Only the text should be kept: print every entry below exactly and leave each image out.

[Opening Excerpted data section]

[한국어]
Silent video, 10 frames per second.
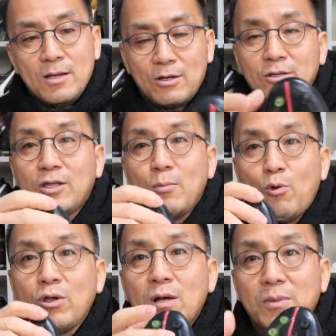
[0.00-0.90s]
겉에
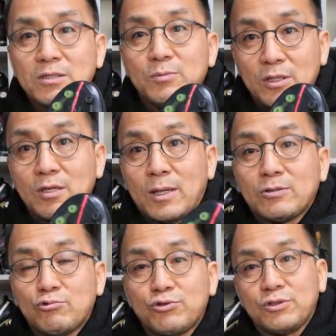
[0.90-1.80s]
모양만 지금
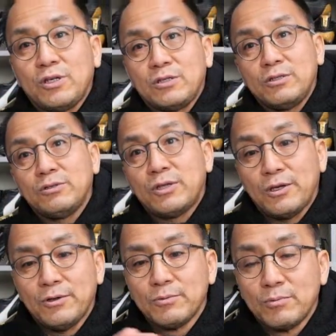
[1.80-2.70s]
이렇게만 구성되어 있는
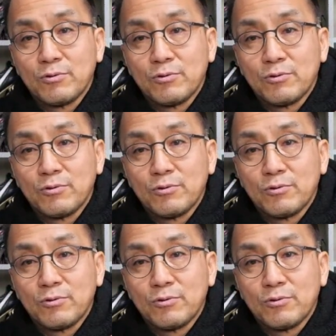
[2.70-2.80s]
형태예요.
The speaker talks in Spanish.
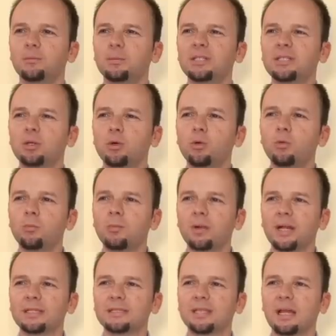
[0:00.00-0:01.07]

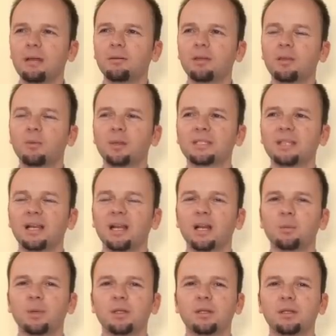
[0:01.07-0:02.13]
vislumbras cada vez más
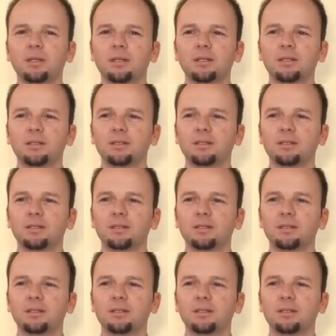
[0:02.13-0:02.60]
claramente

[Closing Excerpted data section]

* **Exercise solution**:
[한국어]
Silent video, 10 frames per second.
[0.00-0.90s]
겉에
[0.90-1.80s]
모양만 지금
[1.80-2.70s]
이렇게만 구성되어 있는
[2.70-2.80s]
형태예요.
The speaker talks in Spanish.
[0:00.00-0:01.07]

[0:01.07-0:02.13]
vislumbras cada vez más
[0:02.13-0:02.60]
claramente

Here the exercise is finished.